* **Problem to solve**:
Apart from the pictures, which must be omitted, restate the data exactly.

* **Data records**:
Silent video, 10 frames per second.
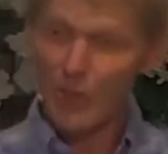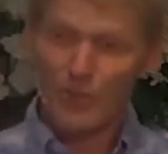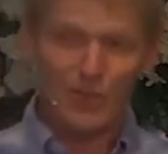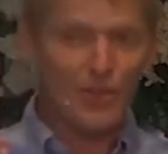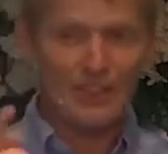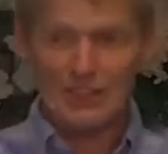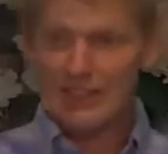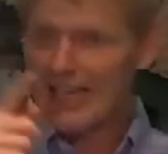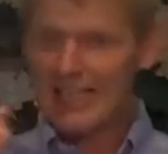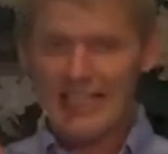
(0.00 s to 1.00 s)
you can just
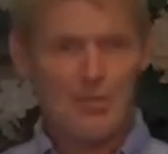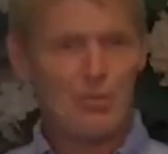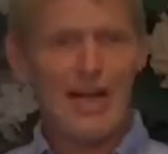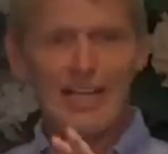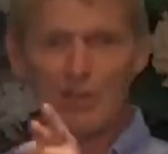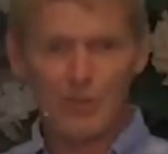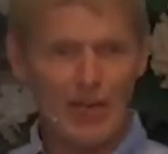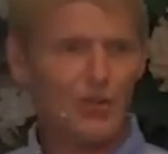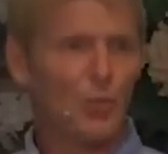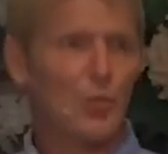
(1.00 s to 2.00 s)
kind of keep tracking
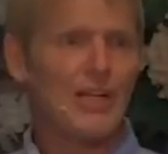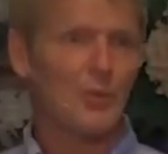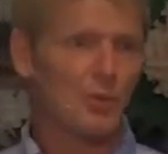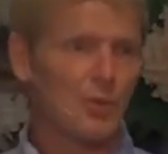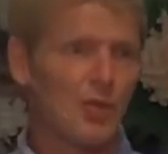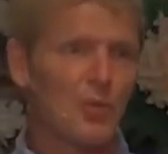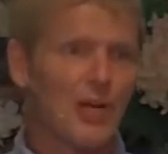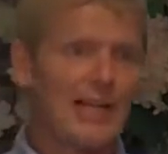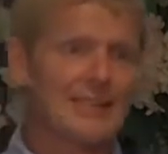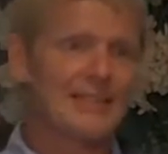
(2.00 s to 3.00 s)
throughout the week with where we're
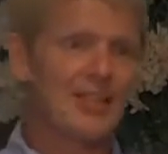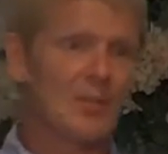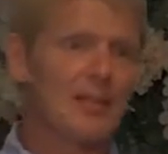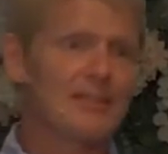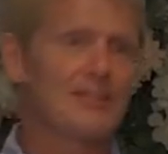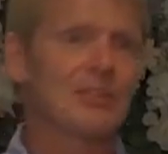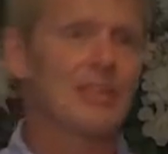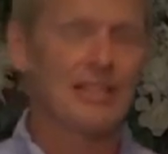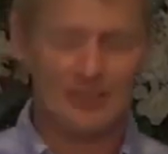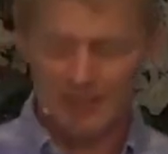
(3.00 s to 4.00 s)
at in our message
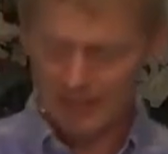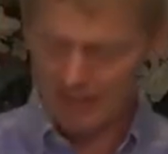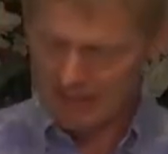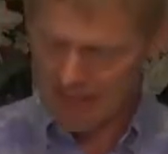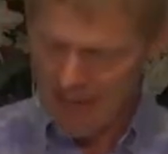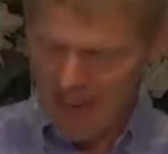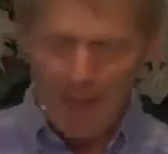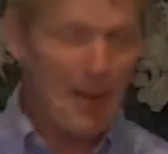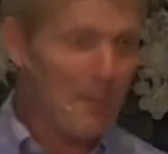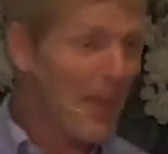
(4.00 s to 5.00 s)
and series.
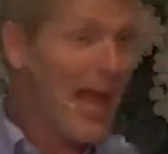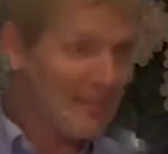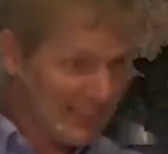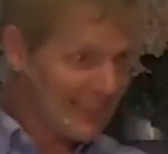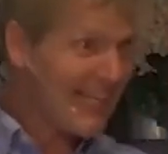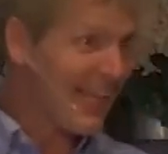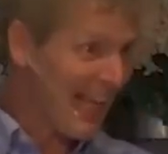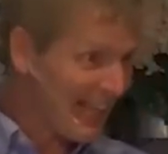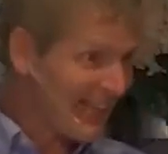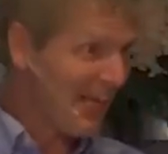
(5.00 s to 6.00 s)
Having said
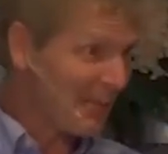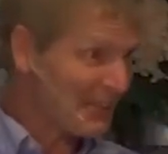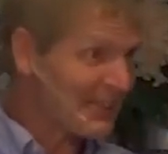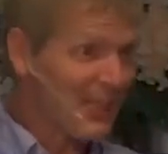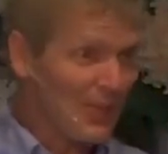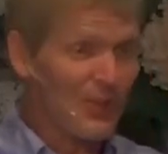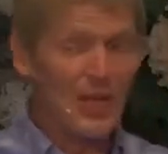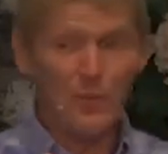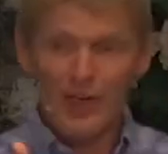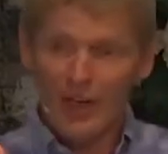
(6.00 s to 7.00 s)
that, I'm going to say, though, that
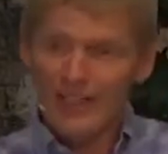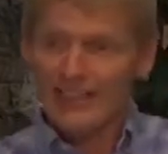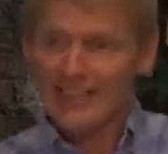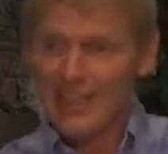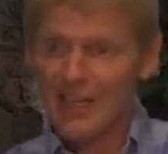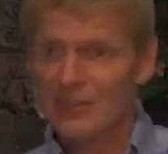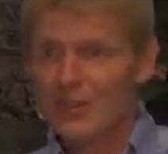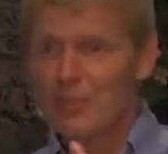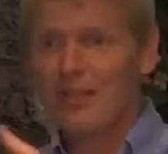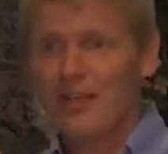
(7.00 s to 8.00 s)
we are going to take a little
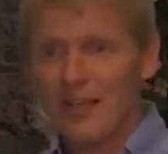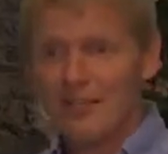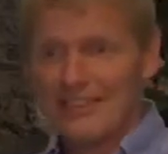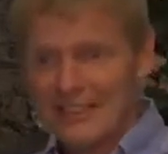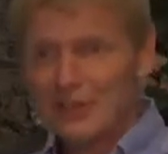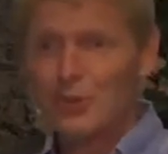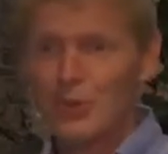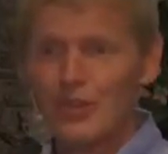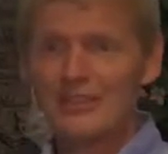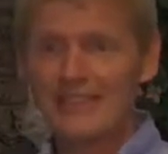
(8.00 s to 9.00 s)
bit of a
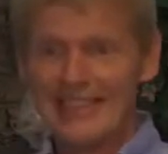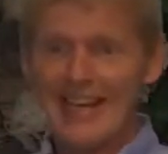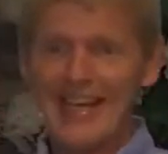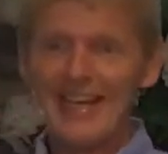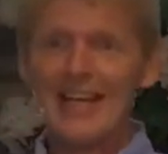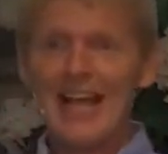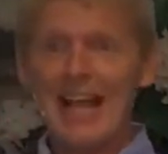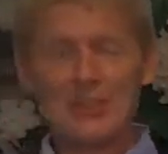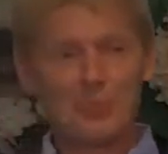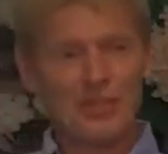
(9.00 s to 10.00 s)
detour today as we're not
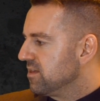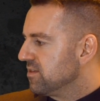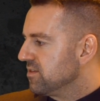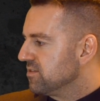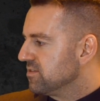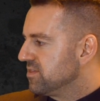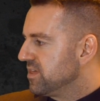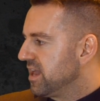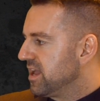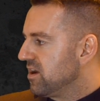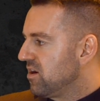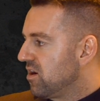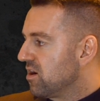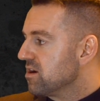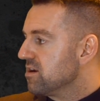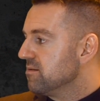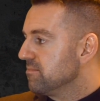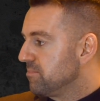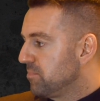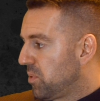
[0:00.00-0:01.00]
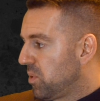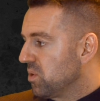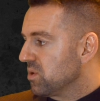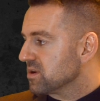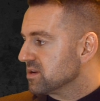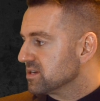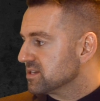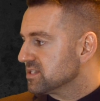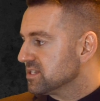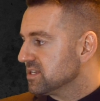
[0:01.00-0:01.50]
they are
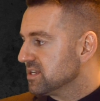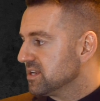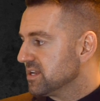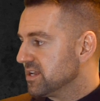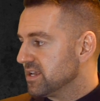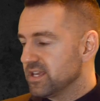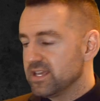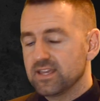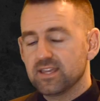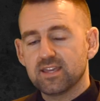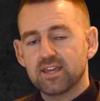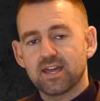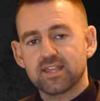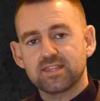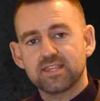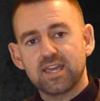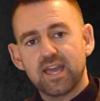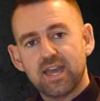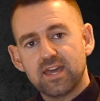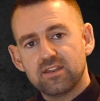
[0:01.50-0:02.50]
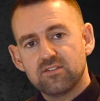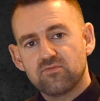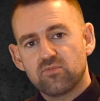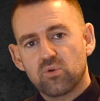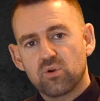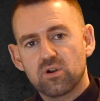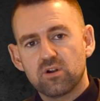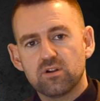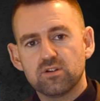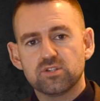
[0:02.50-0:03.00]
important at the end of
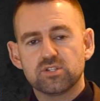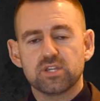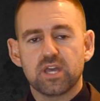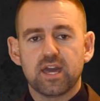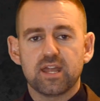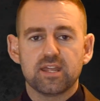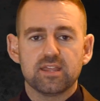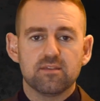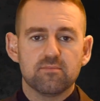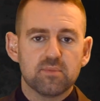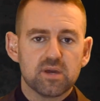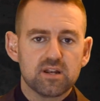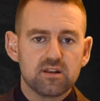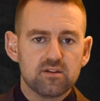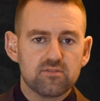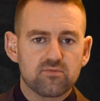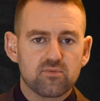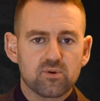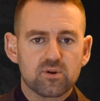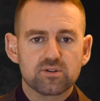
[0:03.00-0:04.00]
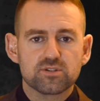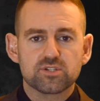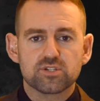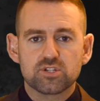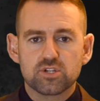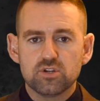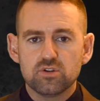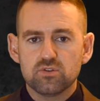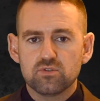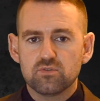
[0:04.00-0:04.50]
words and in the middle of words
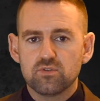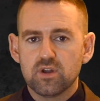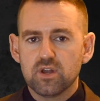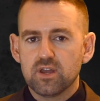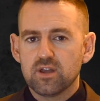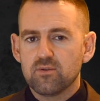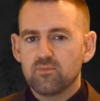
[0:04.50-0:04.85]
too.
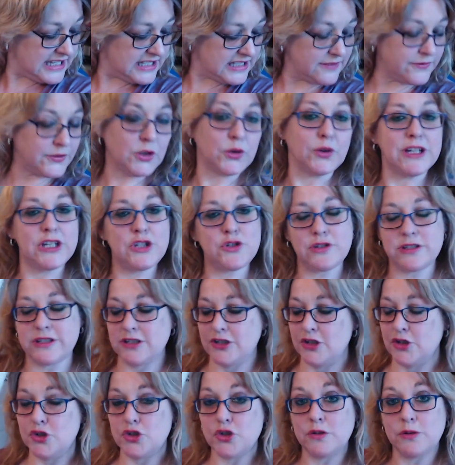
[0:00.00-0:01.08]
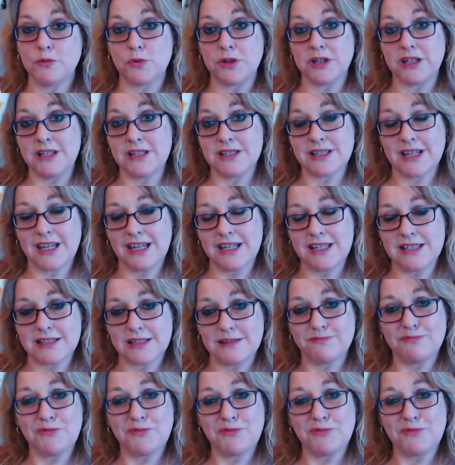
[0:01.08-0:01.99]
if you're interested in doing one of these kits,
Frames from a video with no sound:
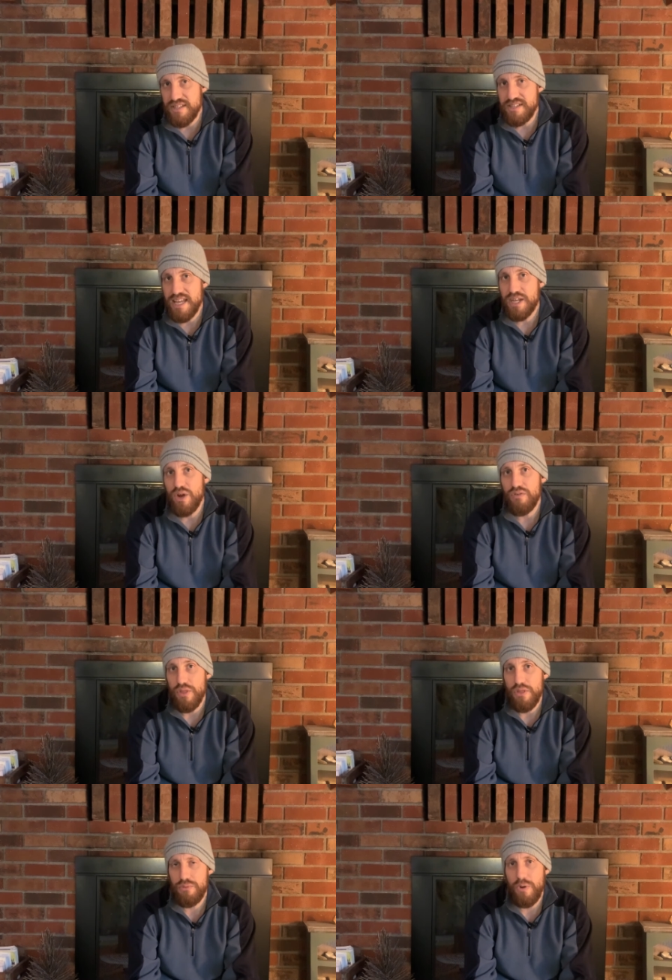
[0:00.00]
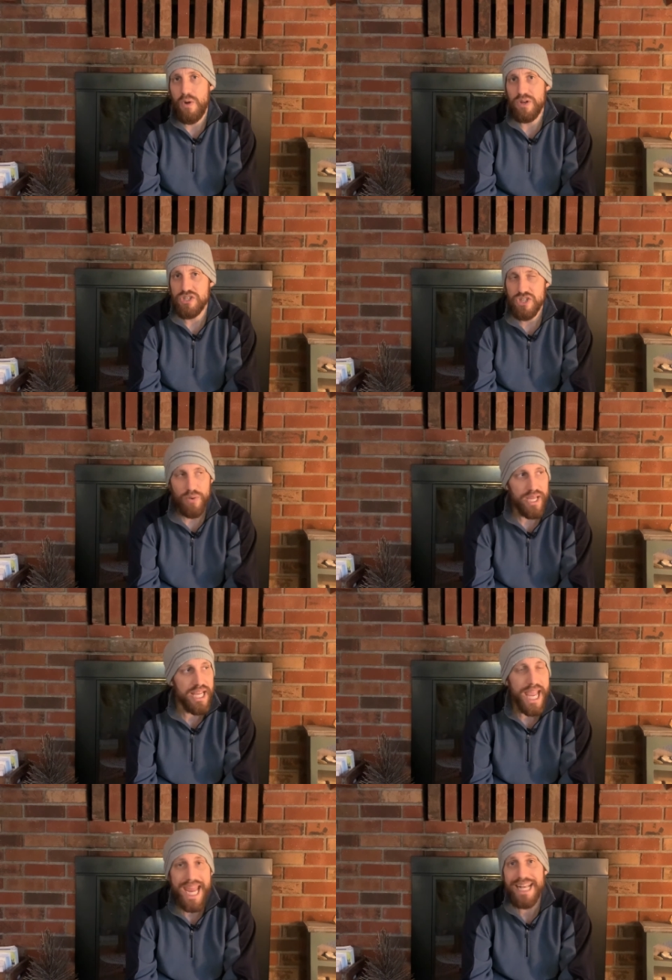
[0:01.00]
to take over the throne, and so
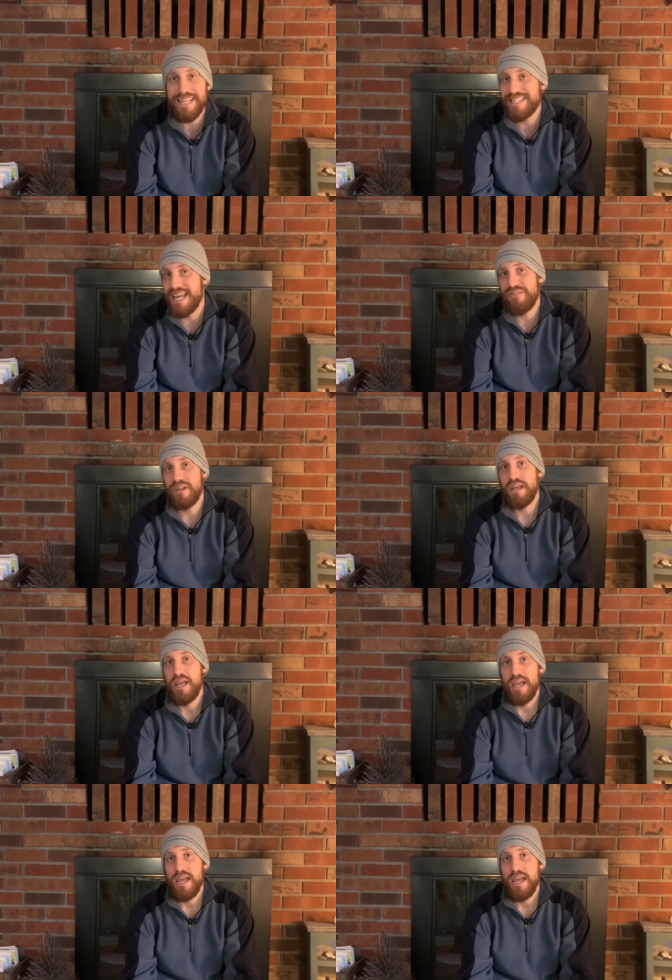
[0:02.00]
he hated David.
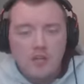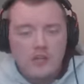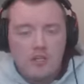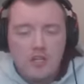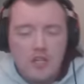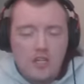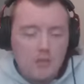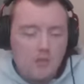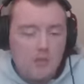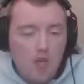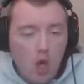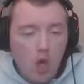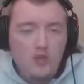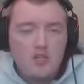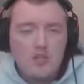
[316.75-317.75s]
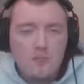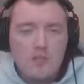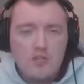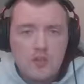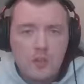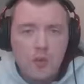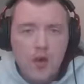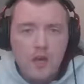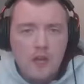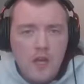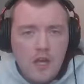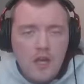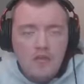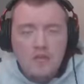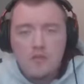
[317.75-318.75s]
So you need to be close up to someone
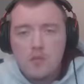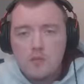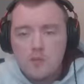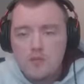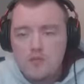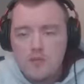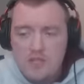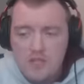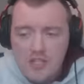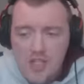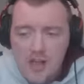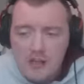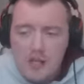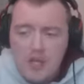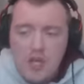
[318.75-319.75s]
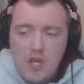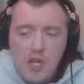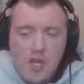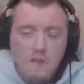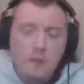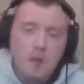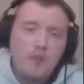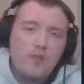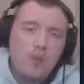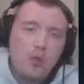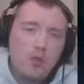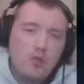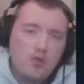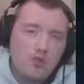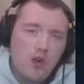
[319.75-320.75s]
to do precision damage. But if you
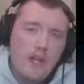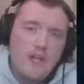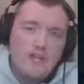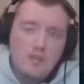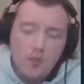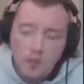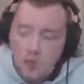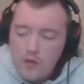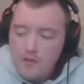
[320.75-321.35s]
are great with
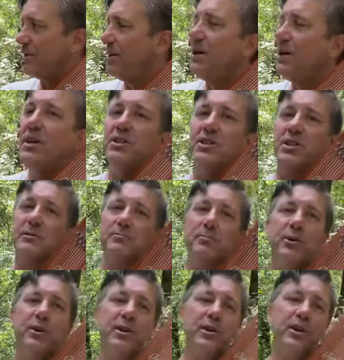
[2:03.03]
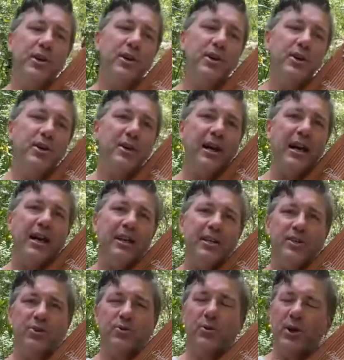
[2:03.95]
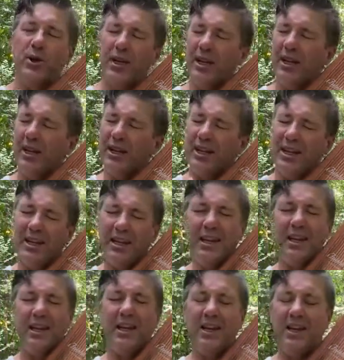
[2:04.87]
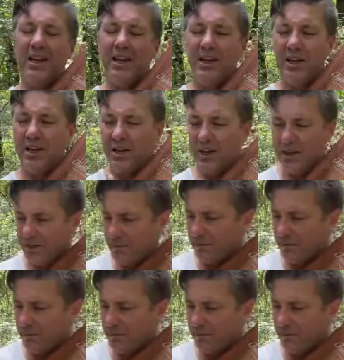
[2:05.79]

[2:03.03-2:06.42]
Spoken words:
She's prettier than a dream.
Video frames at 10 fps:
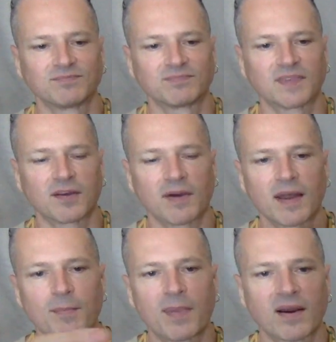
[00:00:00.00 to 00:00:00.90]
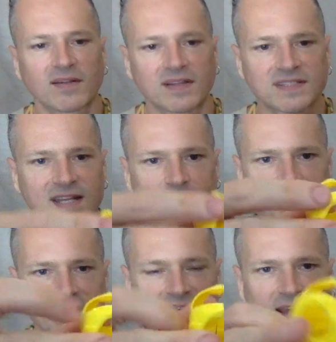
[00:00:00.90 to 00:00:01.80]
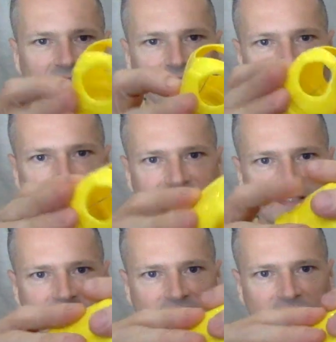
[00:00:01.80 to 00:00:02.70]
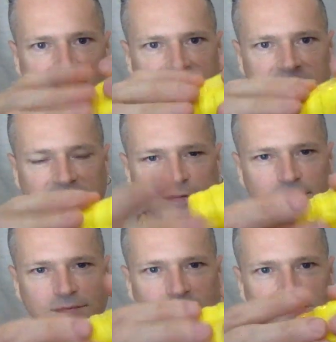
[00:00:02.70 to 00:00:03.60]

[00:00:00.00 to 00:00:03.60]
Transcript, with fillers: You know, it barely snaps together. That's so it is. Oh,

* **Output for this exercise**:
Silent video, 10 frames per second.
(0.00 s to 1.00 s)
you can just
(1.00 s to 2.00 s)
kind of keep tracking
(2.00 s to 3.00 s)
throughout the week with where we're
(3.00 s to 4.00 s)
at in our message
(4.00 s to 5.00 s)
and series.
(5.00 s to 6.00 s)
Having said
(6.00 s to 7.00 s)
that, I'm going to say, though, that
(7.00 s to 8.00 s)
we are going to take a little
(8.00 s to 9.00 s)
bit of a
(9.00 s to 10.00 s)
detour today as we're not
[0:00.00-0:01.00]
[0:01.00-0:01.50]
they are
[0:01.50-0:02.50]
[0:02.50-0:03.00]
important at the end of
[0:03.00-0:04.00]
[0:04.00-0:04.50]
words and in the middle of words
[0:04.50-0:04.85]
too.
[0:00.00-0:01.08]
[0:01.08-0:01.99]
if you're interested in doing one of these kits,
Frames from a video with no sound:
[0:00.00]
[0:01.00]
to take over the throne, and so
[0:02.00]
he hated David.
[316.75-317.75s]
[317.75-318.75s]
So you need to be close up to someone
[318.75-319.75s]
[319.75-320.75s]
to do precision damage. But if you
[320.75-321.35s]
are great with
[2:03.03]
[2:03.95]
[2:04.87]
[2:05.79]

[2:03.03-2:06.42]
Spoken words:
She's prettier than a dream.
Video frames at 10 fps:
[00:00:00.00 to 00:00:00.90]
[00:00:00.90 to 00:00:01.80]
[00:00:01.80 to 00:00:02.70]
[00:00:02.70 to 00:00:03.60]

[00:00:00.00 to 00:00:03.60]
Transcript, with fillers: You know, it barely snaps together. That's so it is. Oh,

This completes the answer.